__Work instructions__
Set down each record below precisely, skipping the pictures.
Data for the task Block Start
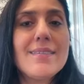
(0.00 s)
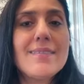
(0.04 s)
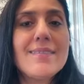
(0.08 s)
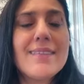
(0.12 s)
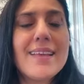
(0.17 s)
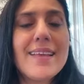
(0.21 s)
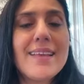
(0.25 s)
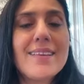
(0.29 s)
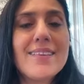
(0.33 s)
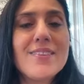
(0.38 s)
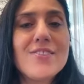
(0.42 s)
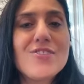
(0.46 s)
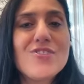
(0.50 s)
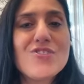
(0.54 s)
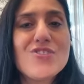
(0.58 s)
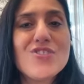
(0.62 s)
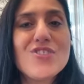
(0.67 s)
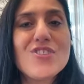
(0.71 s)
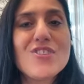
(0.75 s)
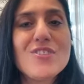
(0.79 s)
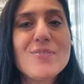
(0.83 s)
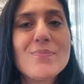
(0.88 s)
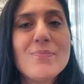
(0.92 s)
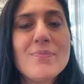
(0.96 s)
it is like
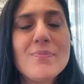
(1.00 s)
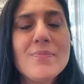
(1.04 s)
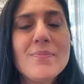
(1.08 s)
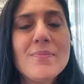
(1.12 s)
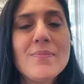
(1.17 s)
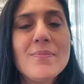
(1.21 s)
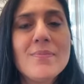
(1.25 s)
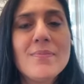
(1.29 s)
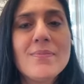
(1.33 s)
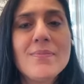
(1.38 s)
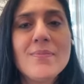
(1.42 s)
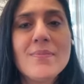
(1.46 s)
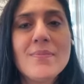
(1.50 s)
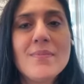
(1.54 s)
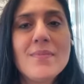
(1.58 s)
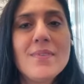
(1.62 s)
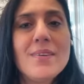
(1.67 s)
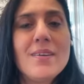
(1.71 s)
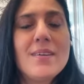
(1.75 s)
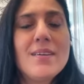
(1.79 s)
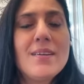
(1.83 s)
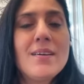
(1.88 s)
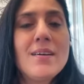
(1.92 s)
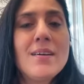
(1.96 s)
just
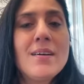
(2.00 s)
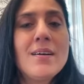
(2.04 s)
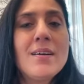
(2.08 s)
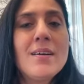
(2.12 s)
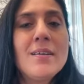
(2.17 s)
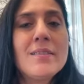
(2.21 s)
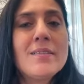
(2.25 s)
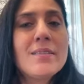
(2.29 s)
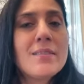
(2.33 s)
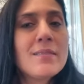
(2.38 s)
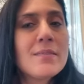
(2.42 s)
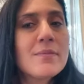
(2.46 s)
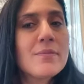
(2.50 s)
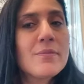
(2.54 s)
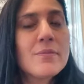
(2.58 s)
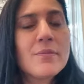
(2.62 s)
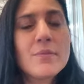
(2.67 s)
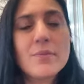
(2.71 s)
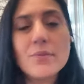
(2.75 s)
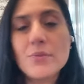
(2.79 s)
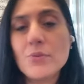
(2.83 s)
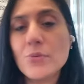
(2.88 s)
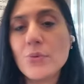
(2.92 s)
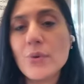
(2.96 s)
uh,
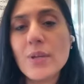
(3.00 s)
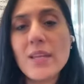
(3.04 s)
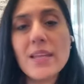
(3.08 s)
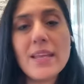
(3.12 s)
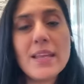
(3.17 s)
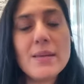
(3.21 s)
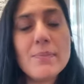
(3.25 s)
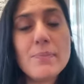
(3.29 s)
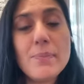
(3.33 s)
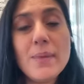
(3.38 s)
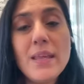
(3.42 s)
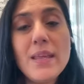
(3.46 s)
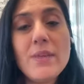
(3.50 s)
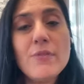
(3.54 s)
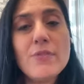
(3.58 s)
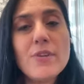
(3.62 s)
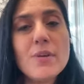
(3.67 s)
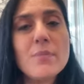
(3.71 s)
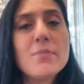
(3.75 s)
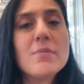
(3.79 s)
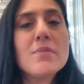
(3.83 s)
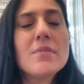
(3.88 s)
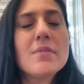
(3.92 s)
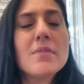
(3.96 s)
doing and being
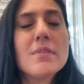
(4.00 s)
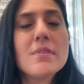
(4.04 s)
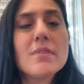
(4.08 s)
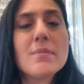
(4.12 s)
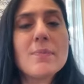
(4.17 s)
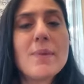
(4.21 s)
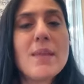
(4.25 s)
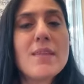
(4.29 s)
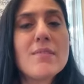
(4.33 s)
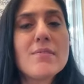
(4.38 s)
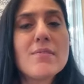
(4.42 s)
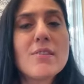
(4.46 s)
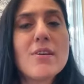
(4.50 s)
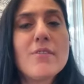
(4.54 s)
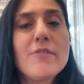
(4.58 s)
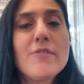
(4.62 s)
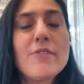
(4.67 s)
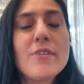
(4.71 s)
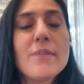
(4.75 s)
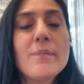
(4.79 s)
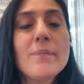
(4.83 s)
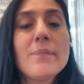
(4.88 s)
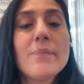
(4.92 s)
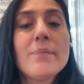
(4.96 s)
from space
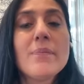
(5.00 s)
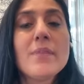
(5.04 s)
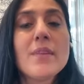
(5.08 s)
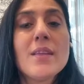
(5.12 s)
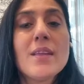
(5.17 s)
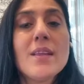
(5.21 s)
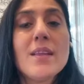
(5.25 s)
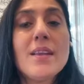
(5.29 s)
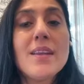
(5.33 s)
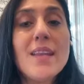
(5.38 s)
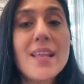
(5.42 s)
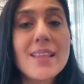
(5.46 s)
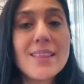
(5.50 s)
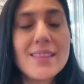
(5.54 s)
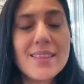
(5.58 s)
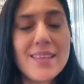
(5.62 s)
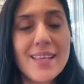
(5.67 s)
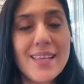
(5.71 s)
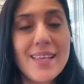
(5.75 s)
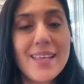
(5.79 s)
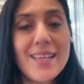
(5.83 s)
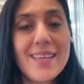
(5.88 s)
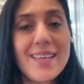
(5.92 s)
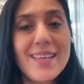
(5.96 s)
of
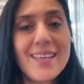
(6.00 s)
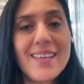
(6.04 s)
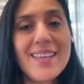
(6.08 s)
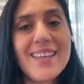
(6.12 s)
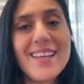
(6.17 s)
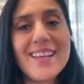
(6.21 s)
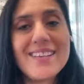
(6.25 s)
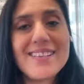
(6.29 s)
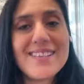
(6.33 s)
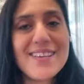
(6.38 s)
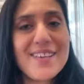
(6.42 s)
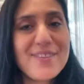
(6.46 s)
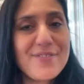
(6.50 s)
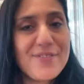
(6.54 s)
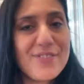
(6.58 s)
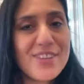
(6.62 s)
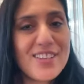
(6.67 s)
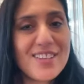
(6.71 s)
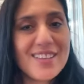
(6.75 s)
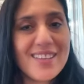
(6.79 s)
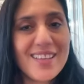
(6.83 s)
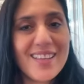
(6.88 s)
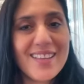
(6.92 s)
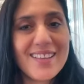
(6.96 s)
nothing, yet
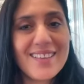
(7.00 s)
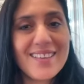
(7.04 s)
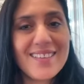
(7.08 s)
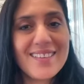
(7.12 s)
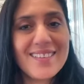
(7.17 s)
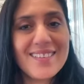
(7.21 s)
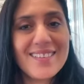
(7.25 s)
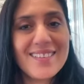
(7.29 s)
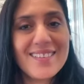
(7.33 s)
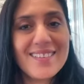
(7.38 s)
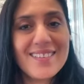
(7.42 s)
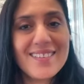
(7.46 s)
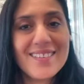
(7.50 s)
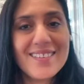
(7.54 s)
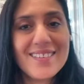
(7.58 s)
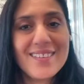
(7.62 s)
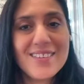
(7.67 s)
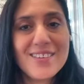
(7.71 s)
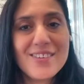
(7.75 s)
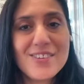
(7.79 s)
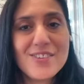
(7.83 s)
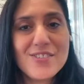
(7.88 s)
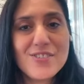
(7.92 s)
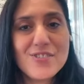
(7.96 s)
everything.
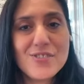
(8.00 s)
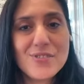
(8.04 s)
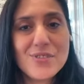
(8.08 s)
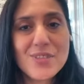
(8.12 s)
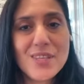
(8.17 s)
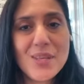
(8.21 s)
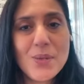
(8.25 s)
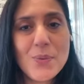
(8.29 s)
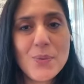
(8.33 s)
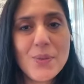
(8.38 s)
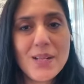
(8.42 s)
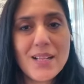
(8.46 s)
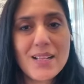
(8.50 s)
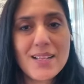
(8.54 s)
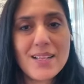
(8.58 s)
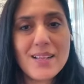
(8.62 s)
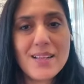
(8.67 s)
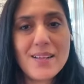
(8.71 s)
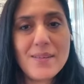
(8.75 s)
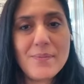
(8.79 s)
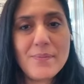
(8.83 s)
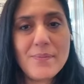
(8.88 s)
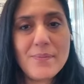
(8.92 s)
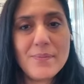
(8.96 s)
Shruti,
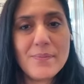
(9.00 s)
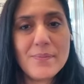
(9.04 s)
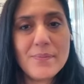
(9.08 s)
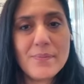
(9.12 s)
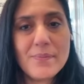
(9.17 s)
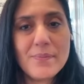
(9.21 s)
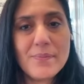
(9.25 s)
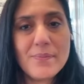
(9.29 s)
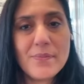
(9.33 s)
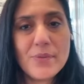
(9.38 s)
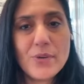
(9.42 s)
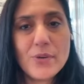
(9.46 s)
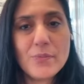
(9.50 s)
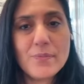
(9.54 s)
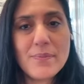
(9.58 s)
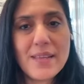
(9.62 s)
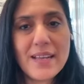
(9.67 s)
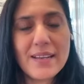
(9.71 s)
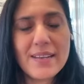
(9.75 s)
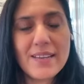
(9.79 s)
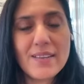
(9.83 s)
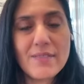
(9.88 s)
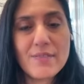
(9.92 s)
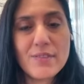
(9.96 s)
welcome. Hope
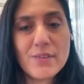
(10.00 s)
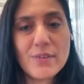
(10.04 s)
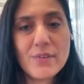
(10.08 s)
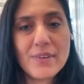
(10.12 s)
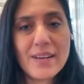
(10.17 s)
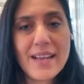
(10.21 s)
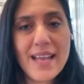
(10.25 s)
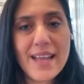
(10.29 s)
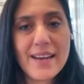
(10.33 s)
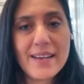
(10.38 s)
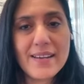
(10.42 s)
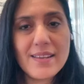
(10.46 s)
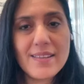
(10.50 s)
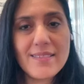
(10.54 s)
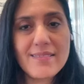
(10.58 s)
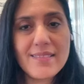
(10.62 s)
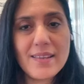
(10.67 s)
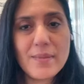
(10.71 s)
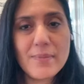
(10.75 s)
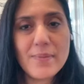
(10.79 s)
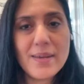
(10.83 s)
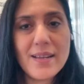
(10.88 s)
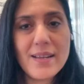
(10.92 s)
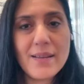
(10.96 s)
that gives you clarity,
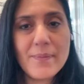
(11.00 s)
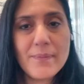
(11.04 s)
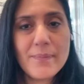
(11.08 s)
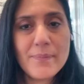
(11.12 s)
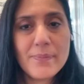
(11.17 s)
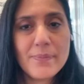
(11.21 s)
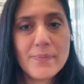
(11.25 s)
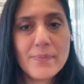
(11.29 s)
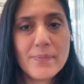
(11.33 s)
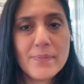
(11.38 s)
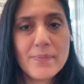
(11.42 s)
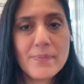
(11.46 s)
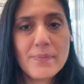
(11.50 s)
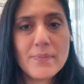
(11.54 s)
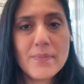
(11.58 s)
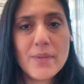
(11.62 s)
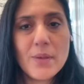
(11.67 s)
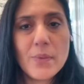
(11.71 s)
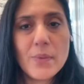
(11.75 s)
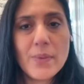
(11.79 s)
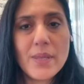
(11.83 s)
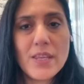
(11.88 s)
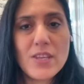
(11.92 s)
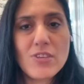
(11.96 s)
Seema.
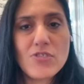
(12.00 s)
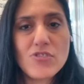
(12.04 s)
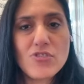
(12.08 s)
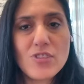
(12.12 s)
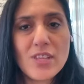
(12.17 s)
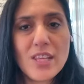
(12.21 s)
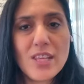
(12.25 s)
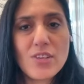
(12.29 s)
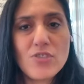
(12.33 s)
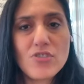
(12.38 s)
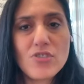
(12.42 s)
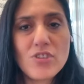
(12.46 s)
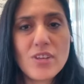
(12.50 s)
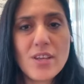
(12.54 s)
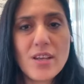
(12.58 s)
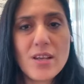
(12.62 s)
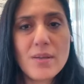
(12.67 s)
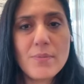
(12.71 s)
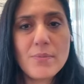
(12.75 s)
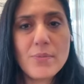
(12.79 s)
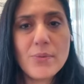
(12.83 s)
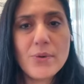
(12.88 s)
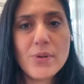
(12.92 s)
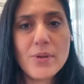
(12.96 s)
Bhavesh,
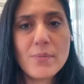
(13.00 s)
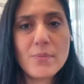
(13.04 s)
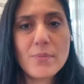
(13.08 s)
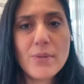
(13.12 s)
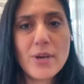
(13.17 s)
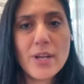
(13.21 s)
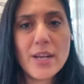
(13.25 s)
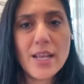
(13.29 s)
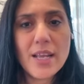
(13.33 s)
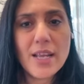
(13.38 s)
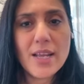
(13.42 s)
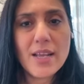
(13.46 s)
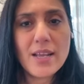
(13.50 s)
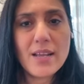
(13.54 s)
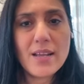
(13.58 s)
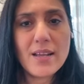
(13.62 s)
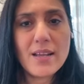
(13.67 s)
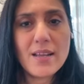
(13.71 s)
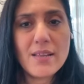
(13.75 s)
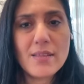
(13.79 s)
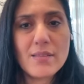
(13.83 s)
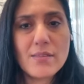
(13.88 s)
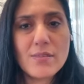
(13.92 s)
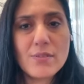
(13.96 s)
Diksha,
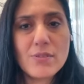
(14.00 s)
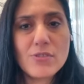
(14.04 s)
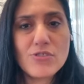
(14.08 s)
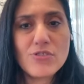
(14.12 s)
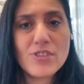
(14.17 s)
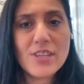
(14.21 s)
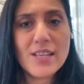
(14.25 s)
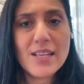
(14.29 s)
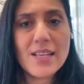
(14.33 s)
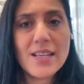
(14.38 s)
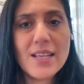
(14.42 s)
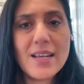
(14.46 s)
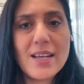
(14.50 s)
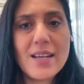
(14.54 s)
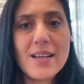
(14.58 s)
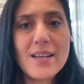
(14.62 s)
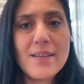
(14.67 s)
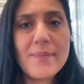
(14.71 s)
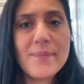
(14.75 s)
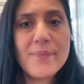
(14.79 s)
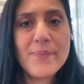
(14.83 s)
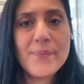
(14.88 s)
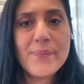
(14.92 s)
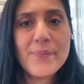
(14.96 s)
Monica,
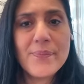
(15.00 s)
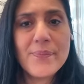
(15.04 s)
Sushila,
Data for the task Block End
__Solved problem__
(0.00 s)
(0.04 s)
(0.08 s)
(0.12 s)
(0.17 s)
(0.21 s)
(0.25 s)
(0.29 s)
(0.33 s)
(0.38 s)
(0.42 s)
(0.46 s)
(0.50 s)
(0.54 s)
(0.58 s)
(0.62 s)
(0.67 s)
(0.71 s)
(0.75 s)
(0.79 s)
(0.83 s)
(0.88 s)
(0.92 s)
(0.96 s)
it is like
(1.00 s)
(1.04 s)
(1.08 s)
(1.12 s)
(1.17 s)
(1.21 s)
(1.25 s)
(1.29 s)
(1.33 s)
(1.38 s)
(1.42 s)
(1.46 s)
(1.50 s)
(1.54 s)
(1.58 s)
(1.62 s)
(1.67 s)
(1.71 s)
(1.75 s)
(1.79 s)
(1.83 s)
(1.88 s)
(1.92 s)
(1.96 s)
just
(2.00 s)
(2.04 s)
(2.08 s)
(2.12 s)
(2.17 s)
(2.21 s)
(2.25 s)
(2.29 s)
(2.33 s)
(2.38 s)
(2.42 s)
(2.46 s)
(2.50 s)
(2.54 s)
(2.58 s)
(2.62 s)
(2.67 s)
(2.71 s)
(2.75 s)
(2.79 s)
(2.83 s)
(2.88 s)
(2.92 s)
(2.96 s)
uh,
(3.00 s)
(3.04 s)
(3.08 s)
(3.12 s)
(3.17 s)
(3.21 s)
(3.25 s)
(3.29 s)
(3.33 s)
(3.38 s)
(3.42 s)
(3.46 s)
(3.50 s)
(3.54 s)
(3.58 s)
(3.62 s)
(3.67 s)
(3.71 s)
(3.75 s)
(3.79 s)
(3.83 s)
(3.88 s)
(3.92 s)
(3.96 s)
doing and being
(4.00 s)
(4.04 s)
(4.08 s)
(4.12 s)
(4.17 s)
(4.21 s)
(4.25 s)
(4.29 s)
(4.33 s)
(4.38 s)
(4.42 s)
(4.46 s)
(4.50 s)
(4.54 s)
(4.58 s)
(4.62 s)
(4.67 s)
(4.71 s)
(4.75 s)
(4.79 s)
(4.83 s)
(4.88 s)
(4.92 s)
(4.96 s)
from space
(5.00 s)
(5.04 s)
(5.08 s)
(5.12 s)
(5.17 s)
(5.21 s)
(5.25 s)
(5.29 s)
(5.33 s)
(5.38 s)
(5.42 s)
(5.46 s)
(5.50 s)
(5.54 s)
(5.58 s)
(5.62 s)
(5.67 s)
(5.71 s)
(5.75 s)
(5.79 s)
(5.83 s)
(5.88 s)
(5.92 s)
(5.96 s)
of
(6.00 s)
(6.04 s)
(6.08 s)
(6.12 s)
(6.17 s)
(6.21 s)
(6.25 s)
(6.29 s)
(6.33 s)
(6.38 s)
(6.42 s)
(6.46 s)
(6.50 s)
(6.54 s)
(6.58 s)
(6.62 s)
(6.67 s)
(6.71 s)
(6.75 s)
(6.79 s)
(6.83 s)
(6.88 s)
(6.92 s)
(6.96 s)
nothing, yet
(7.00 s)
(7.04 s)
(7.08 s)
(7.12 s)
(7.17 s)
(7.21 s)
(7.25 s)
(7.29 s)
(7.33 s)
(7.38 s)
(7.42 s)
(7.46 s)
(7.50 s)
(7.54 s)
(7.58 s)
(7.62 s)
(7.67 s)
(7.71 s)
(7.75 s)
(7.79 s)
(7.83 s)
(7.88 s)
(7.92 s)
(7.96 s)
everything.
(8.00 s)
(8.04 s)
(8.08 s)
(8.12 s)
(8.17 s)
(8.21 s)
(8.25 s)
(8.29 s)
(8.33 s)
(8.38 s)
(8.42 s)
(8.46 s)
(8.50 s)
(8.54 s)
(8.58 s)
(8.62 s)
(8.67 s)
(8.71 s)
(8.75 s)
(8.79 s)
(8.83 s)
(8.88 s)
(8.92 s)
(8.96 s)
Shruti,
(9.00 s)
(9.04 s)
(9.08 s)
(9.12 s)
(9.17 s)
(9.21 s)
(9.25 s)
(9.29 s)
(9.33 s)
(9.38 s)
(9.42 s)
(9.46 s)
(9.50 s)
(9.54 s)
(9.58 s)
(9.62 s)
(9.67 s)
(9.71 s)
(9.75 s)
(9.79 s)
(9.83 s)
(9.88 s)
(9.92 s)
(9.96 s)
welcome. Hope
(10.00 s)
(10.04 s)
(10.08 s)
(10.12 s)
(10.17 s)
(10.21 s)
(10.25 s)
(10.29 s)
(10.33 s)
(10.38 s)
(10.42 s)
(10.46 s)
(10.50 s)
(10.54 s)
(10.58 s)
(10.62 s)
(10.67 s)
(10.71 s)
(10.75 s)
(10.79 s)
(10.83 s)
(10.88 s)
(10.92 s)
(10.96 s)
that gives you clarity,
(11.00 s)
(11.04 s)
(11.08 s)
(11.12 s)
(11.17 s)
(11.21 s)
(11.25 s)
(11.29 s)
(11.33 s)
(11.38 s)
(11.42 s)
(11.46 s)
(11.50 s)
(11.54 s)
(11.58 s)
(11.62 s)
(11.67 s)
(11.71 s)
(11.75 s)
(11.79 s)
(11.83 s)
(11.88 s)
(11.92 s)
(11.96 s)
Seema.
(12.00 s)
(12.04 s)
(12.08 s)
(12.12 s)
(12.17 s)
(12.21 s)
(12.25 s)
(12.29 s)
(12.33 s)
(12.38 s)
(12.42 s)
(12.46 s)
(12.50 s)
(12.54 s)
(12.58 s)
(12.62 s)
(12.67 s)
(12.71 s)
(12.75 s)
(12.79 s)
(12.83 s)
(12.88 s)
(12.92 s)
(12.96 s)
Bhavesh,
(13.00 s)
(13.04 s)
(13.08 s)
(13.12 s)
(13.17 s)
(13.21 s)
(13.25 s)
(13.29 s)
(13.33 s)
(13.38 s)
(13.42 s)
(13.46 s)
(13.50 s)
(13.54 s)
(13.58 s)
(13.62 s)
(13.67 s)
(13.71 s)
(13.75 s)
(13.79 s)
(13.83 s)
(13.88 s)
(13.92 s)
(13.96 s)
Diksha,
(14.00 s)
(14.04 s)
(14.08 s)
(14.12 s)
(14.17 s)
(14.21 s)
(14.25 s)
(14.29 s)
(14.33 s)
(14.38 s)
(14.42 s)
(14.46 s)
(14.50 s)
(14.54 s)
(14.58 s)
(14.62 s)
(14.67 s)
(14.71 s)
(14.75 s)
(14.79 s)
(14.83 s)
(14.88 s)
(14.92 s)
(14.96 s)
Monica,
(15.00 s)
(15.04 s)
Sushila,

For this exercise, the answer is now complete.